Yankees 5
Indians 3
It was Orlando Hernandez vs. Cleveland last night, and outside forces made it sound every bit as dire as Game 4 of the 1998 ALCS.
Outside the Yankee clubhouse, the sky was falling after the worst loss in franchise history Tuesday night, a 22-0 rout by the Indians. There was mounting fear of a reverse of 1978 with Boston.
George Steinbrenner arrived 4½ hours before first pitch, issued a statement and ordered the scoreboards to read, “When the going gets tough, the tough get going” during batting practice – which he watched like a hawk from the owner’s box.
So on what felt like a must-win night, El Duque, a hero of championships past, fittingly tossed one-run, three-hit ball over seven frames during the Yankees’ 5-3 victory.
Homers by Jorge Posada, John Olerud and Miguel Cairo staked the Yanks to a three-run advantage, and they survived Tom Gordon’s eighth-inning meltdown that closed the lead to one, thanks to Mariano Rivera’s four-out save.
A day after the Yankees’ AL East lead was shaved to 3½ games with a historic drubbing, order was restored in the Bombers’ universe. Boston won again, but the Yanks (82-50) kept the Sox at bay – barely.
Gordon allowed a two-out walk, single, run-scoring wild pitch and RBI double to Victor Martinez before Joe Torre summoned Rivera, who earned his 46th save in 49 chances. The Yankee closer allowed a leadoff double to Casey Blake in the ninth, which preserved the suspense until the final out.
The outside view may have been calamitous, but the Yankees barely seemed more than a shade concerned. Late Tuesday, Posada spoke of everybody looking in the mirror. He backed up his talk with a go-ahead two-run homer in the fourth. The tape-measure bomb off C.C. Sabathia landed in the back of the home bullpen following Alex Rodriguez’s leadoff walk.

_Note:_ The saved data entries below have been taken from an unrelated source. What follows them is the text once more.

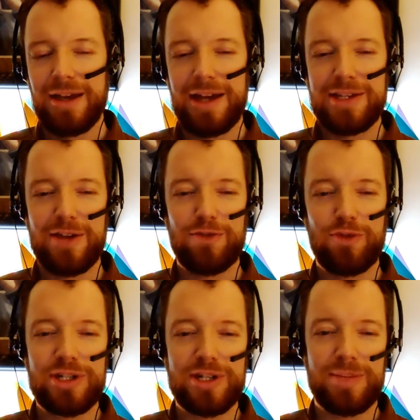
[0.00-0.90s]
I saw
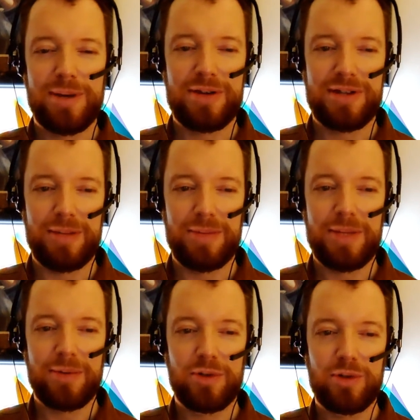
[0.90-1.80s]
footage comparison on
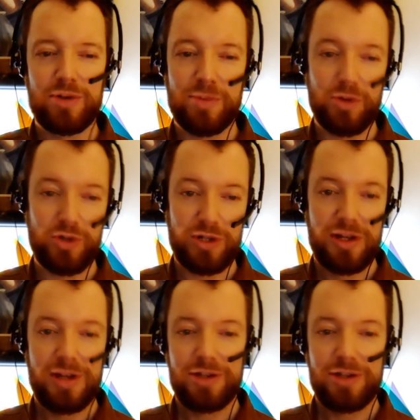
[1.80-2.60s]
people who use motion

With two outs, Olerud pulled a breaking pitch into the right-field seats, giving the Yanks a 3-1 edge. Cairo greeted reliever David Riske with a solo shot in the seventh.
Jeter, who before the game admitted the Yanks needed to ratchet up their intensity level, looked like a ball of fire. He finished 3-for-4 after his eighth-inning grounder off third baseman Casey Blake’s glove was a base hit, scoring Ruben Sierra with the Yanks’ fifth run.
The Yanks were victorious for the ninth time in Hernandez’s 10 starts, remarkable considering they claimed him off the scrap heap this spring when he was still recovering from shoulder surgery.
In 1998, with the Yanks trailing Cleveland two games to one in the ALCS, El Duque hurled seven shutout innings on the road in his postseason debut for a 4-0 victory. The Bombers swept the rest of the postseason.
El Duque was at his playful best. In the third, he fielded a slow chopper by Coco Crisp and tried to tag him on the baseline, but Crisp evaded him with the footwork of a boxer. Crisp was ruled out for running out of the basepaths. Duque first put his hands out and then folded his arms, more in humor than anger.
In the seventh, after grabbing Ben Broussard’s hot comebacker, Duque held his glove up in a show of flair and then tossed sidearm to first for the out. A crowd of 41,448 began a chant of “El Duque! El Duque!”
Hernandez surrendered a run on a walk and two singles in the first before escaping.
When Bernie Williams was erased at the plate on Gary Sheffield’s grounder to third in the first, it looked like another one of those nights.
But El Duque got rolling, retiring nine straight from the first to the fifth. He set down the last seven Cleveland hitters to end his outing, whiffing three of them.